Entire function not less than $\sqrt{\sinh x/x}$ on the real line

Question

If the answer to this question is in affirmative, then this would yield a good answer to this question.

Let $f\colon \mathbb C\to\mathbb C$ be an entire function whose values on the real line are real and bounded from below by $$ f(x)\geq \sqrt{\frac{\sinh x}{x}}, \qquad 0\neq x\in\mathbb R. $$ [EDIT] Also, we have $|f(x+iy)|\leq C\exp(|x|/2)$ and, moreover, $f(x+iy)\to0$ as $y\to\infty$ for each separate $x$.

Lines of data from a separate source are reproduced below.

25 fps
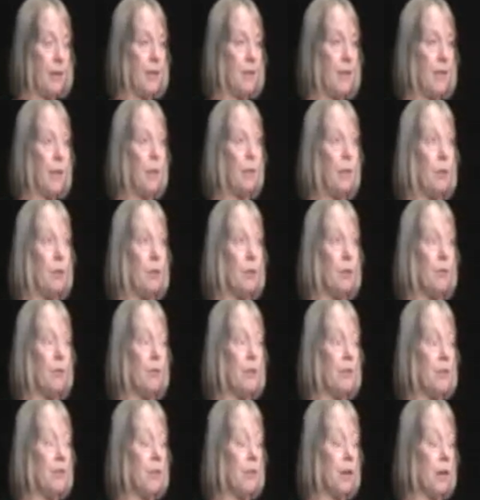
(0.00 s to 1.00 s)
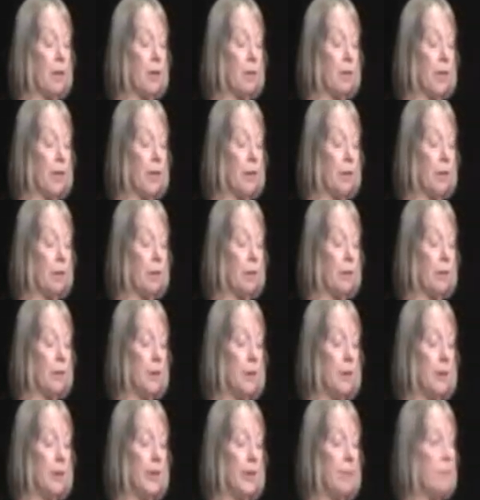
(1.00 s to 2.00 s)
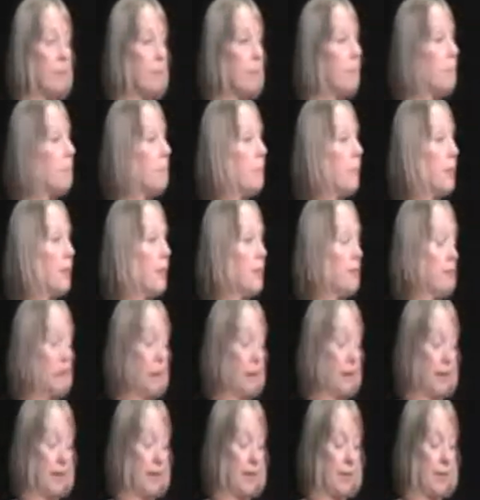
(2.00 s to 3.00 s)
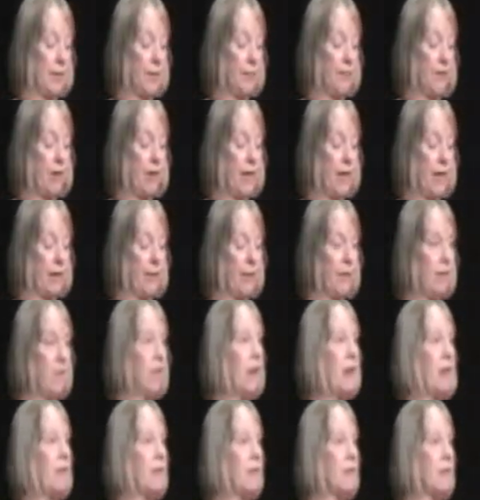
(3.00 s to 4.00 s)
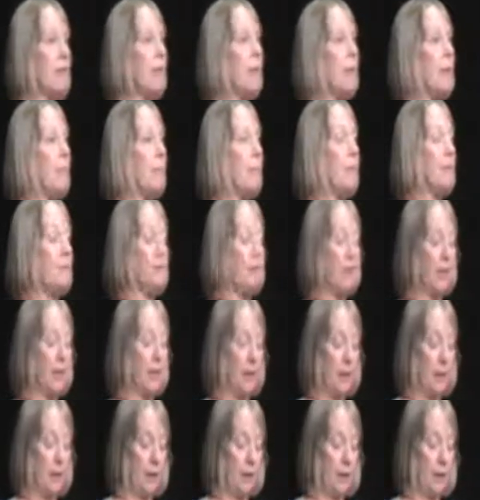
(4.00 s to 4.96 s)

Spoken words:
They want me to go now, leave them be in the light rain, erecting their bivvy.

Is it true that $f(0)\geq 2/\sqrt\pi$?

Remarks. 1. If so, this estimate is sharp and achieved, e.g., on the analytic continuation of $$ f(x)=e^{x/2}\sqrt{\frac8{\pi x}}\int_0^{\sqrt {x/2}}\exp(-t^2) \,\mathrm{d}t =\frac{e^{x/2}}{\sqrt{\pi x}}\int_0^{x}\frac{e^{-s/2}}{\sqrt s} \,\mathrm{d}s, \qquad x>0. $$ (The fact that this function satisfies the inequality follows from the connection to the question mentioned above.)

2. It is worth nothing to mention that one may assume $f$ to be even.

3. Clearly, $\sqrt{\sinh z/z}$ is not an entire function, as $\sinh z$ has many simple zeroes.

4. Only the first additional constraint $|f(x+iy)|\leq C\exp(|x|/2)$ does not exclude the counterexample $\cosh(z/2)$; thanks to Michael Engelhardt who noticed that I need some extra conditions.

Answer 1

The answer is no. Let $f$ be the function described under Remark 1 of the OP. By continuity, there exists a $\delta >0$ such that $f(x) - \sqrt{(\sinh x)/x} > 0.05$ on the real axis for $|x|\leq \delta $ (note that, at $x=0$, the aforementioned difference is $2/\sqrt{\pi } -1 = 0.128$).

Consider furthermore the function $$ g(z)=\epsilon \left[\frac{2\sinh (z/2)}{z}-(1+\kappa )\frac{\pi^{2} \cosh (z/2)}{z^2+\pi^{2} } \right] $$ $g$ satisfies the required constraints $|g(x+iy)| \leq C\exp (|x|/2)$ and $g(x+iy)\rightarrow 0$ as $y\rightarrow \infty$ for each separate $x$. On the real axis, $g(x)\geq 0$ for $\kappa =0$; we can adjust to a $\kappa > 0$ such that $g(x)\geq 0$ for $|x|\geq \delta $ but $g(x)<0$ for $|x|<\delta $. We can furthermore adjust $\epsilon $ such that $|g(x)|<0.05$ for $|x|< \delta $. With such a choice of $\kappa $ and $\epsilon $, the function $f+g$ is a counterexample to the OP's question, $f(0)+g(0) < 2/\sqrt{\pi } $ while satisfying all the given constraints.